# [Saved data entries]
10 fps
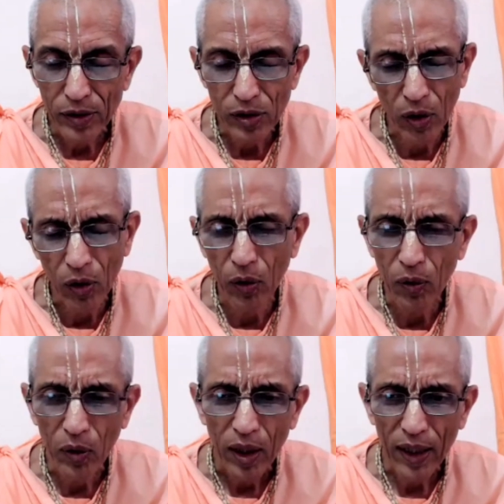
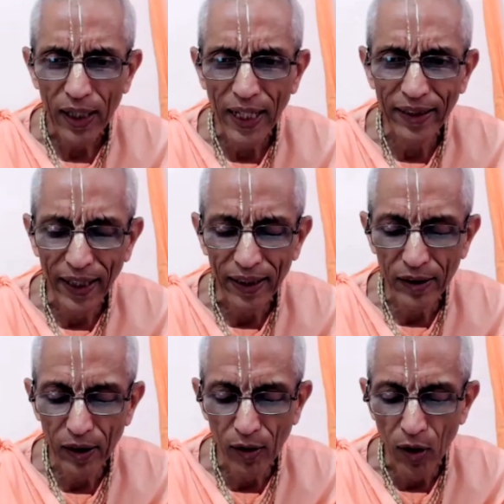So, like
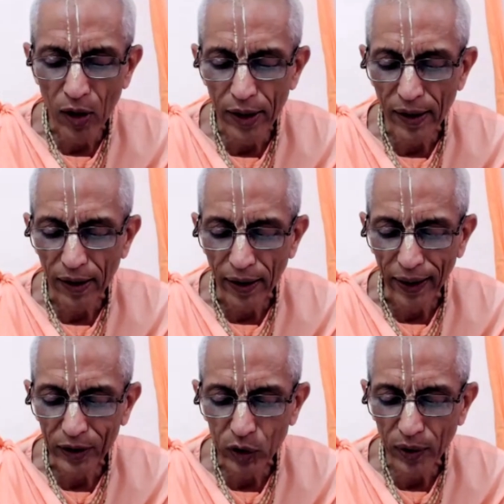that, the Lord
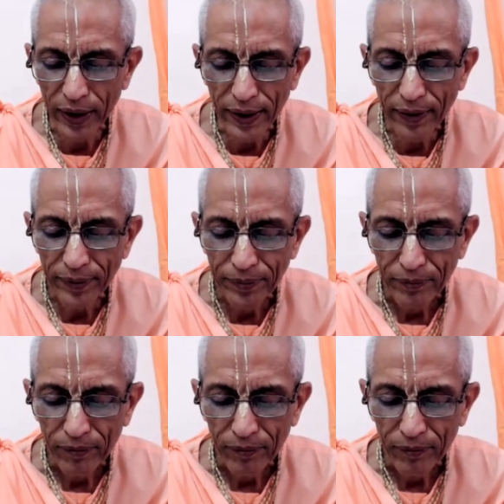actually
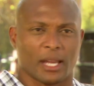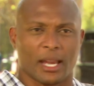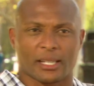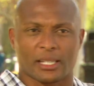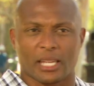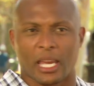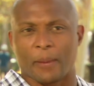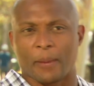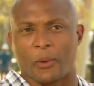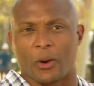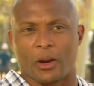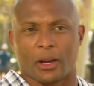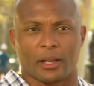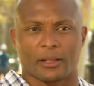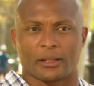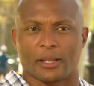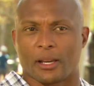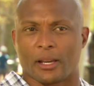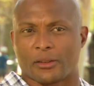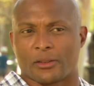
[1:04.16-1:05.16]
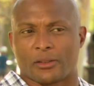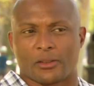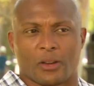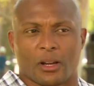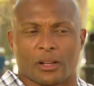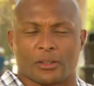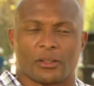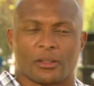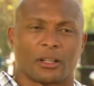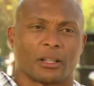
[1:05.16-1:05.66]
landscape architecture. So
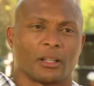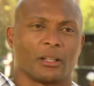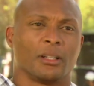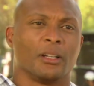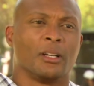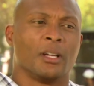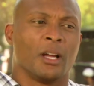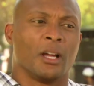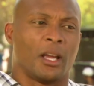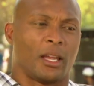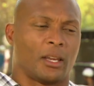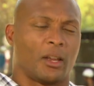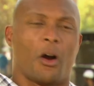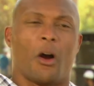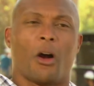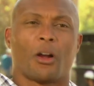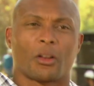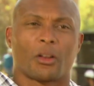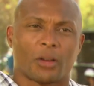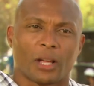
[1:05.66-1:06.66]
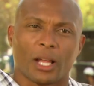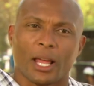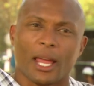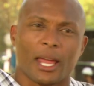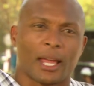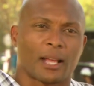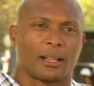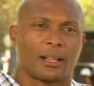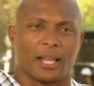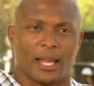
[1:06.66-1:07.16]
I took a, an
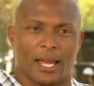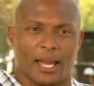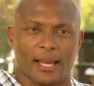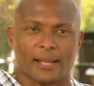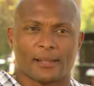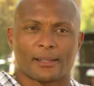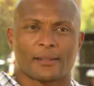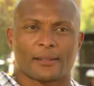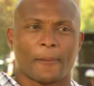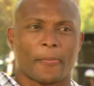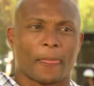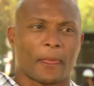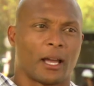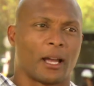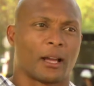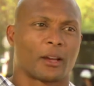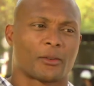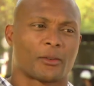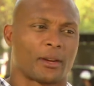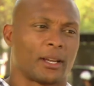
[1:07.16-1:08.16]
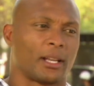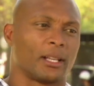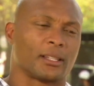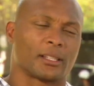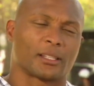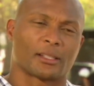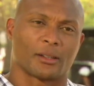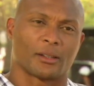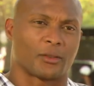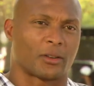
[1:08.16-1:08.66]
AutoCAD class. I created
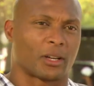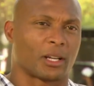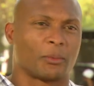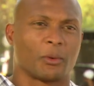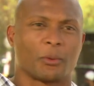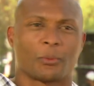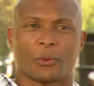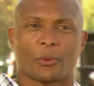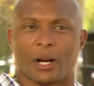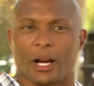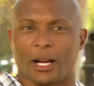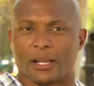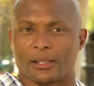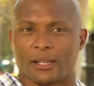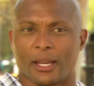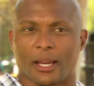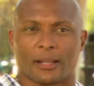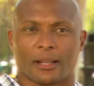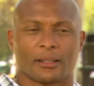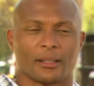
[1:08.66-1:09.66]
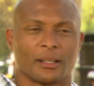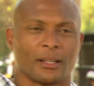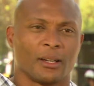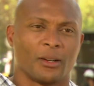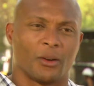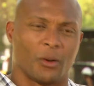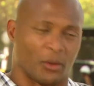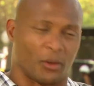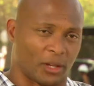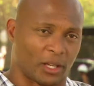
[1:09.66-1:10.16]
this incredible project
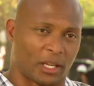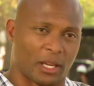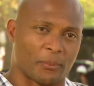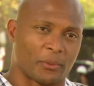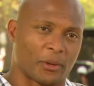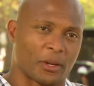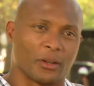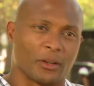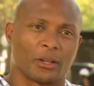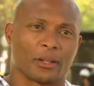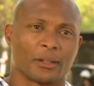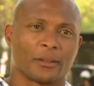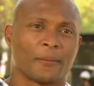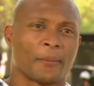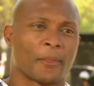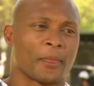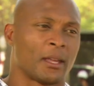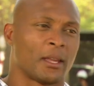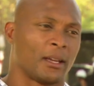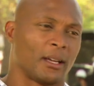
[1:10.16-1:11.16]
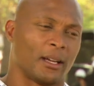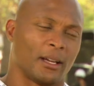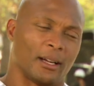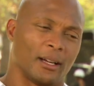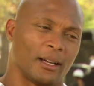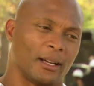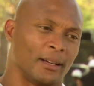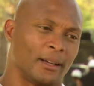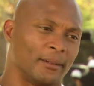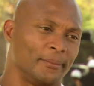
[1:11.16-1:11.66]
on the computer
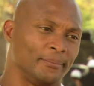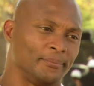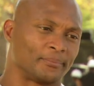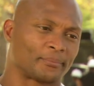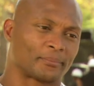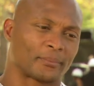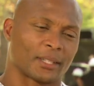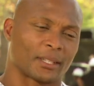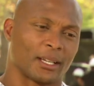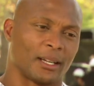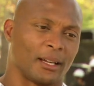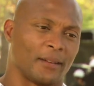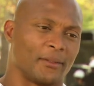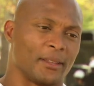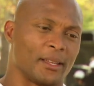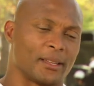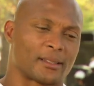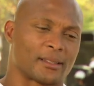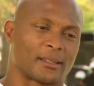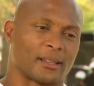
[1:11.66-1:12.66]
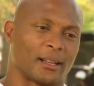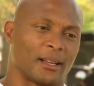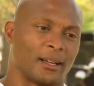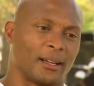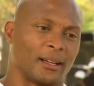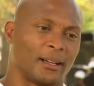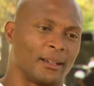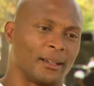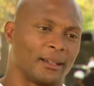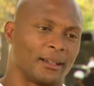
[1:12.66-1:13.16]
um, of this uh,
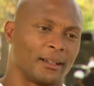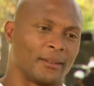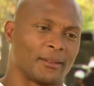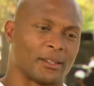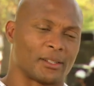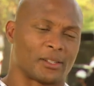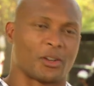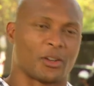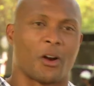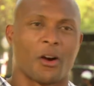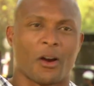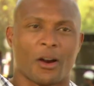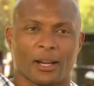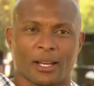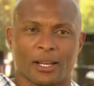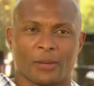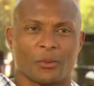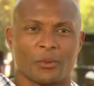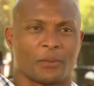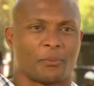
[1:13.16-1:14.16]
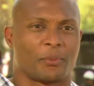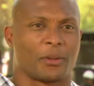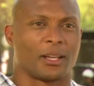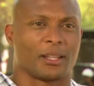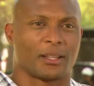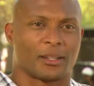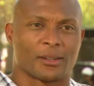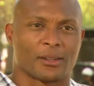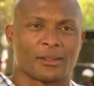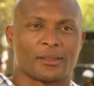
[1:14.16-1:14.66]
of this garden with
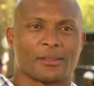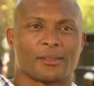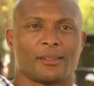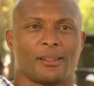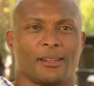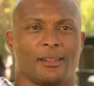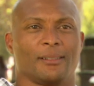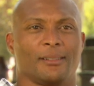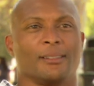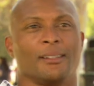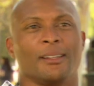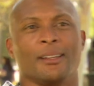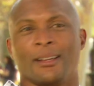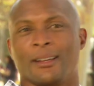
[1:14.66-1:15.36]
pillars and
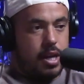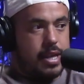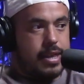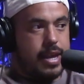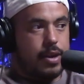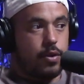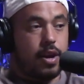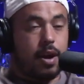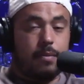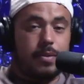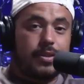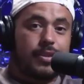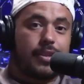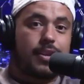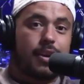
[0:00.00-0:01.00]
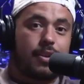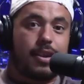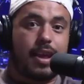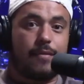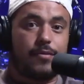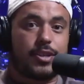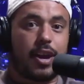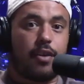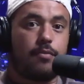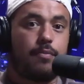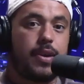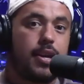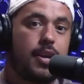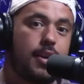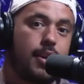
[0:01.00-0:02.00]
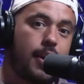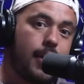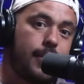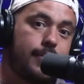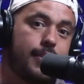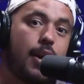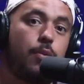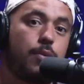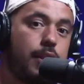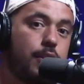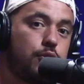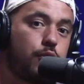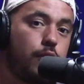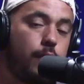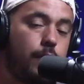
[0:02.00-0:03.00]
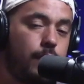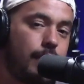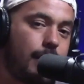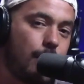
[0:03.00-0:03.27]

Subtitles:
and they could come and sit down and have a chat with me and tell their truth.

# [The problem]
Exclude all images, then retype the records above without alteration.

# [Written answer]
10 fps
So, like
that, the Lord
actually
[1:04.16-1:05.16]
[1:05.16-1:05.66]
landscape architecture. So
[1:05.66-1:06.66]
[1:06.66-1:07.16]
I took a, an
[1:07.16-1:08.16]
[1:08.16-1:08.66]
AutoCAD class. I created
[1:08.66-1:09.66]
[1:09.66-1:10.16]
this incredible project
[1:10.16-1:11.16]
[1:11.16-1:11.66]
on the computer
[1:11.66-1:12.66]
[1:12.66-1:13.16]
um, of this uh,
[1:13.16-1:14.16]
[1:14.16-1:14.66]
of this garden with
[1:14.66-1:15.36]
pillars and
[0:00.00-0:01.00]
[0:01.00-0:02.00]
[0:02.00-0:03.00]
[0:03.00-0:03.27]

Subtitles:
and they could come and sit down and have a chat with me and tell their truth.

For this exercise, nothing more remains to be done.